(SOURCE DATA)
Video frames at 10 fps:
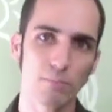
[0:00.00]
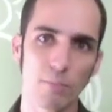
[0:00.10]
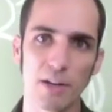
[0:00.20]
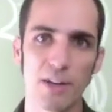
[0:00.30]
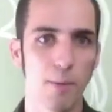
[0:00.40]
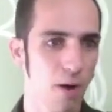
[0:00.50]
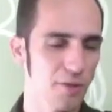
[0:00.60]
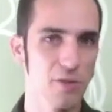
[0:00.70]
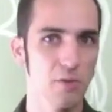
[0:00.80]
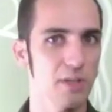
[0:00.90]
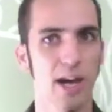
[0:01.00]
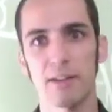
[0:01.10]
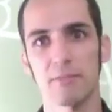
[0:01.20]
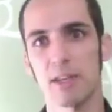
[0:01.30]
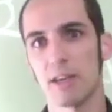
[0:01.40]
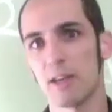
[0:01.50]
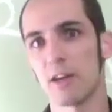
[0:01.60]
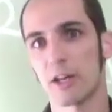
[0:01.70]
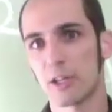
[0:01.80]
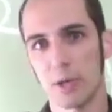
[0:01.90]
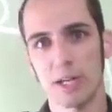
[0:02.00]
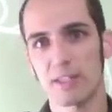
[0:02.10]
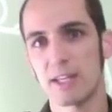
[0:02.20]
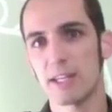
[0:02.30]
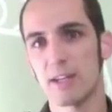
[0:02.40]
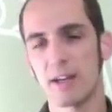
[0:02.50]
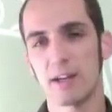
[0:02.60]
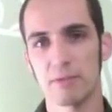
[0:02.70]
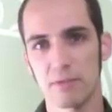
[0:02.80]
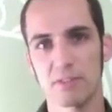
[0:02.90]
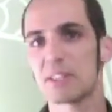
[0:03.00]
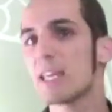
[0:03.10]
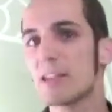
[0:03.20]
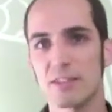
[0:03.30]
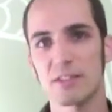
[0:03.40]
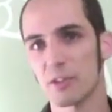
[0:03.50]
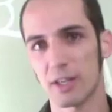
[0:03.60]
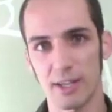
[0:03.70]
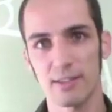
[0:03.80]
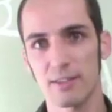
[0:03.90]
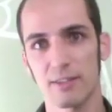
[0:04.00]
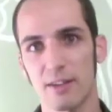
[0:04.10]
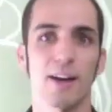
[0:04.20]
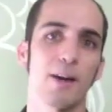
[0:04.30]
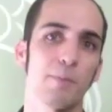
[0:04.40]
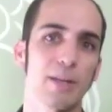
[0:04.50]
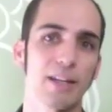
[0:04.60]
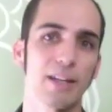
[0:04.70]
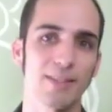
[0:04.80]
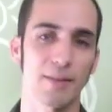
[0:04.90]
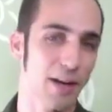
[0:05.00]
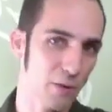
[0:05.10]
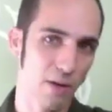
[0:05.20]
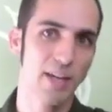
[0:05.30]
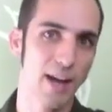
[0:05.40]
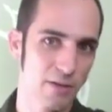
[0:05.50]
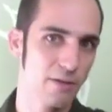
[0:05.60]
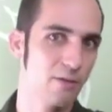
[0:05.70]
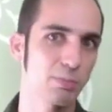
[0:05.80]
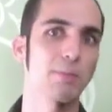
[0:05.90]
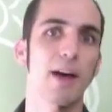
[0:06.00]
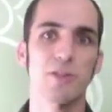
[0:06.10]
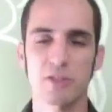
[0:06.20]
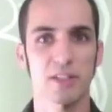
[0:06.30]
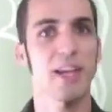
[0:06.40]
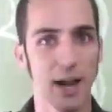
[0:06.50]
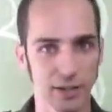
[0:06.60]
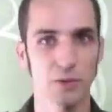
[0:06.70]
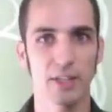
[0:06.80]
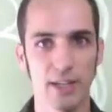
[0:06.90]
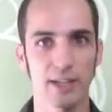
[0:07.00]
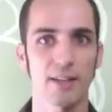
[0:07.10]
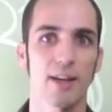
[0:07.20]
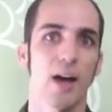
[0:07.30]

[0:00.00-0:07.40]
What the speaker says: Now, I'm also not a crazy scenester kid, and I do have tattoos, but I'm not just a tattooed kid.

(TRY IT)
Every last line above must be reproduced as written, and no pictures belong in the copy.

(SOLUTION FOR THIS PROBLEM)
Video frames at 10 fps:
[0:00.00]
[0:00.10]
[0:00.20]
[0:00.30]
[0:00.40]
[0:00.50]
[0:00.60]
[0:00.70]
[0:00.80]
[0:00.90]
[0:01.00]
[0:01.10]
[0:01.20]
[0:01.30]
[0:01.40]
[0:01.50]
[0:01.60]
[0:01.70]
[0:01.80]
[0:01.90]
[0:02.00]
[0:02.10]
[0:02.20]
[0:02.30]
[0:02.40]
[0:02.50]
[0:02.60]
[0:02.70]
[0:02.80]
[0:02.90]
[0:03.00]
[0:03.10]
[0:03.20]
[0:03.30]
[0:03.40]
[0:03.50]
[0:03.60]
[0:03.70]
[0:03.80]
[0:03.90]
[0:04.00]
[0:04.10]
[0:04.20]
[0:04.30]
[0:04.40]
[0:04.50]
[0:04.60]
[0:04.70]
[0:04.80]
[0:04.90]
[0:05.00]
[0:05.10]
[0:05.20]
[0:05.30]
[0:05.40]
[0:05.50]
[0:05.60]
[0:05.70]
[0:05.80]
[0:05.90]
[0:06.00]
[0:06.10]
[0:06.20]
[0:06.30]
[0:06.40]
[0:06.50]
[0:06.60]
[0:06.70]
[0:06.80]
[0:06.90]
[0:07.00]
[0:07.10]
[0:07.20]
[0:07.30]

[0:00.00-0:07.40]
What the speaker says: Now, I'm also not a crazy scenester kid, and I do have tattoos, but I'm not just a tattooed kid.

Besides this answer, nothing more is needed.